Check out her blog and store while you are there!  She's one of my favorite stores. 

Then decide how big you want your squares to finish.  I personally like them larger, so there is less cutting and it's faster to make.  You will add between 1 and 11/2 inches to this size for the fringe, or bloom, which is actually the seam allowance.  You want at least 1/2" on each side.  This latest has 3/4" fringe.  You need a top square, a middle layer and a bottom.  Fabrics that fray well work better, so most raggies will be made with flannel, homespun, denim, or similar.  You can also use batting in the middle.  Cut your squares to your desired size.  Batting would be cut just a little smaller than the "finished" size of your square, but flannel, if used as the middle layer, could be cut the same.  It makes the fringe fuller.  Most don't use a middle layer if you are using denim as the back (it's so heavy on its own, you don't need a batting/middle.)  Layer your squares like this:  Backing fabric, wrong side down.  Center the batting over this, or lay your middle square on it, then your top square, right side up. 
Most people sew an X to quilt the layers together.  It should be done if using batting, but doesn't need it if using flannel.  I do quite a few, chain piecing them.  Sometimes I pick a fun S shaped stitch on my machine, and I do recommend a walking foot during this. 

Next, lay out your squares in a nice design.  Carefully collect your squares, and put the BACKS together.  You will be sewing on the top side, and the back of the quilt will be smooth.  Sew your squares together, remembering your figured seam allowance from before.  Sew the columns then the rows.  I like to sew corners with one seam going north, and the other south.  Some of my friends prefer to sew the seams open.  Then sew your seam allowance again around the outside edge. 

Use raggy snips or scissors to carefully trim the seams, about every 1/4" away, until you have fringed the whole top.  Wash and tumble dry the quilt, and you have a finished quilt!  Remember to check the dryer lint collector often when drying it.  It will need frequent emptying the first few times you wash this quilt. 

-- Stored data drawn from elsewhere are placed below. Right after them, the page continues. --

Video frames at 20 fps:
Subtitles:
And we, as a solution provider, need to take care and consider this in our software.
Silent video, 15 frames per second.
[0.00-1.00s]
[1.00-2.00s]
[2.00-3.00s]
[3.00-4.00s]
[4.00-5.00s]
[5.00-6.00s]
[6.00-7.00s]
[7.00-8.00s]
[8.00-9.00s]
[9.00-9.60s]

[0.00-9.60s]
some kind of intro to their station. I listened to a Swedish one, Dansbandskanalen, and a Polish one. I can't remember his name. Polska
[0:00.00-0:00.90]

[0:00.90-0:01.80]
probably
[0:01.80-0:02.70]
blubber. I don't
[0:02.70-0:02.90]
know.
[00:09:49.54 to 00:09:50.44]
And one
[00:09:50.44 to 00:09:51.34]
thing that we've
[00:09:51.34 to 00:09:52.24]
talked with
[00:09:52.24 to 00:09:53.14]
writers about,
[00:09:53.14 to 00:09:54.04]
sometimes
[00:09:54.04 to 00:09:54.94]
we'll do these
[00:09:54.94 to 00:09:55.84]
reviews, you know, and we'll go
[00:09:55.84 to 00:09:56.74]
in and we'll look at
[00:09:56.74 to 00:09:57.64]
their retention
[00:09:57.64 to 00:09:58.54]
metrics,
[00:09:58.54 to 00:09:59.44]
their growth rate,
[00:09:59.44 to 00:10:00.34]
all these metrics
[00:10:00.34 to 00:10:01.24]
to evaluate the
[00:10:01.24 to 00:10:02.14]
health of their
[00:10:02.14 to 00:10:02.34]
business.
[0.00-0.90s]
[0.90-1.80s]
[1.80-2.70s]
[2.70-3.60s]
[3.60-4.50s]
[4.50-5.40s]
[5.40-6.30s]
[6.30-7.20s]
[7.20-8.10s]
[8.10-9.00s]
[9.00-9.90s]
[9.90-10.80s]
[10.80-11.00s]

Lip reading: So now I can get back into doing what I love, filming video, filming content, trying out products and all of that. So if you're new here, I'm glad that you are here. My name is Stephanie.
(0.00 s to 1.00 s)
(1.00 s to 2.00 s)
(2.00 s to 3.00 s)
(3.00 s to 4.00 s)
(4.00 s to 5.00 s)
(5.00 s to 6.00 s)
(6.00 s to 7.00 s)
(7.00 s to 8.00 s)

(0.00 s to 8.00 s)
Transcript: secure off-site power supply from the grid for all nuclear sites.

I used an Accuquilt GO! 8 1/2" Raggy Die for this one, and only had to clip the seam points.  It did take much longer to cut, though, since I could only do 2 layers of fabric.  Once that was done, having the fringe clipped made it really easy to finish, though.  This one uses a collection of 8 Fat Quarters (two yards) plus 2 1/2 yards for the extra blocks on the front and the back (pink flannel) and another 2 1/2 yds of white flannel in the middle.  It measures about 40 X 47 inches. 

I finished this Raggy quilt last night and listed it in my Etsy shop.  It's so soft.  Everyone just wants to touch it and cuddle in it when they see it.  I've also made purses and totes raggy style.  The design possiblilies are almost limitless in this style of quilting.  Let me know if you have made any, or want more info about making one.